───── EXERCISE INPUT
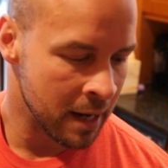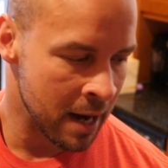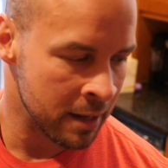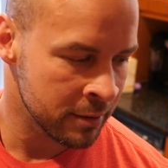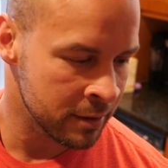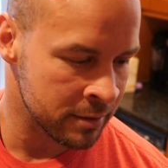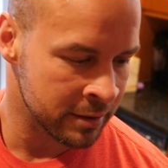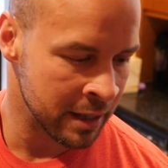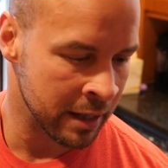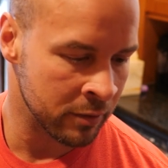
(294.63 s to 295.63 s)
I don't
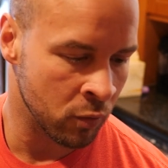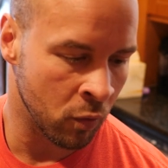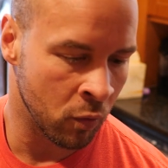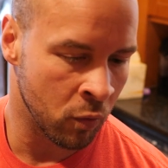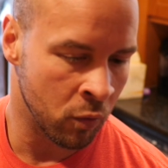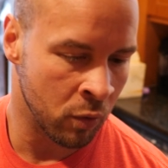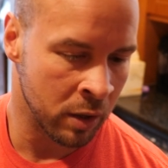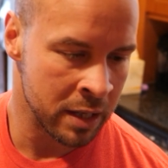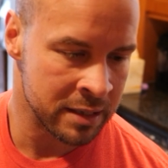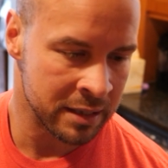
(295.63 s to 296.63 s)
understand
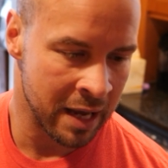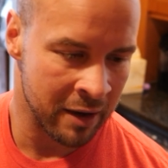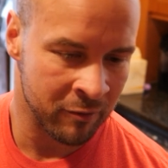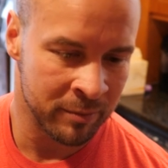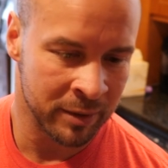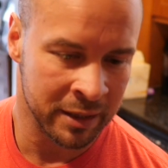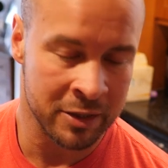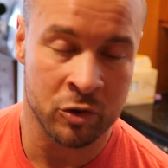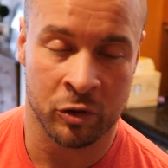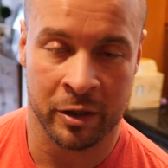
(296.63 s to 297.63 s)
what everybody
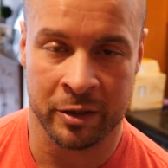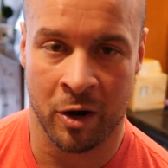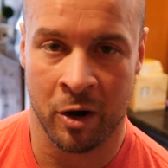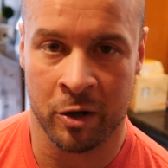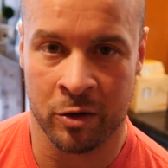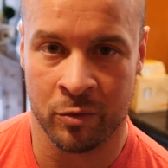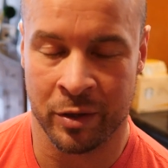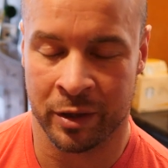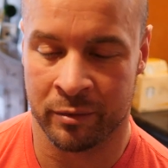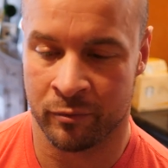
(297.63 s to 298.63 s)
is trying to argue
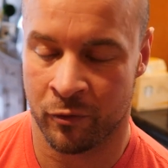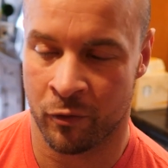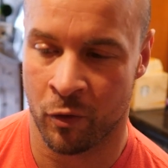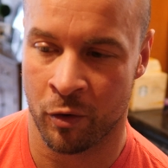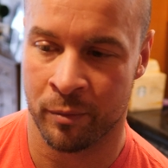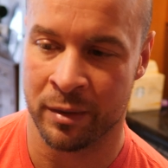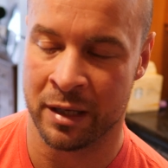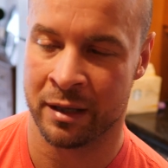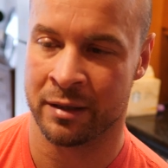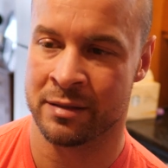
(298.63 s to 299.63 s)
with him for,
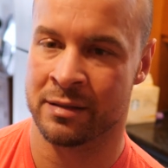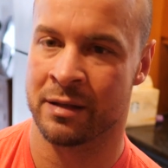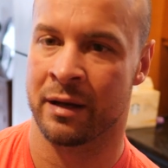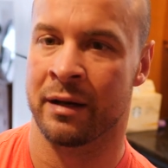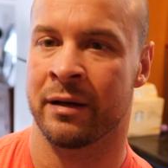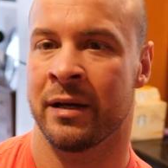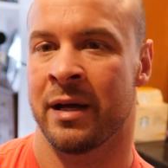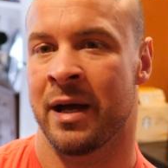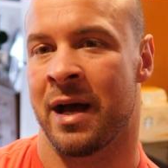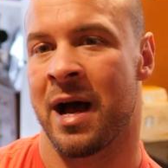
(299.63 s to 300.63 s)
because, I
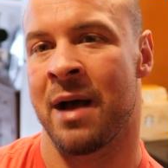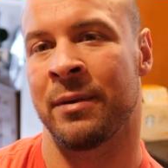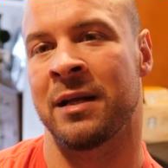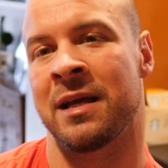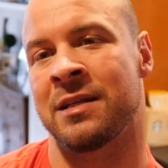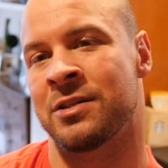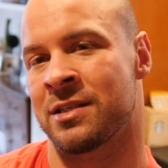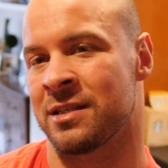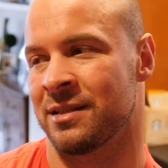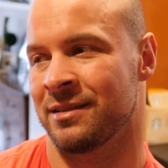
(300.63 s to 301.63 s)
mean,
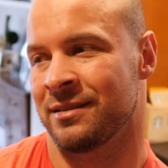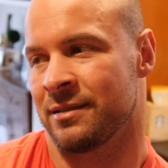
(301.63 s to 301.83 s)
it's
──────────
### REQUIREMENT
Working from the line containing "(298.63 s to 299.63 s)" to the last line of the data, retype every line exactly, both ends included, and leave out all pictures.

### SOLUTION FOR THIS EXERCISE
(298.63 s to 299.63 s)
with him for,
(299.63 s to 300.63 s)
because, I
(300.63 s to 301.63 s)
mean,
(301.63 s to 301.83 s)
it's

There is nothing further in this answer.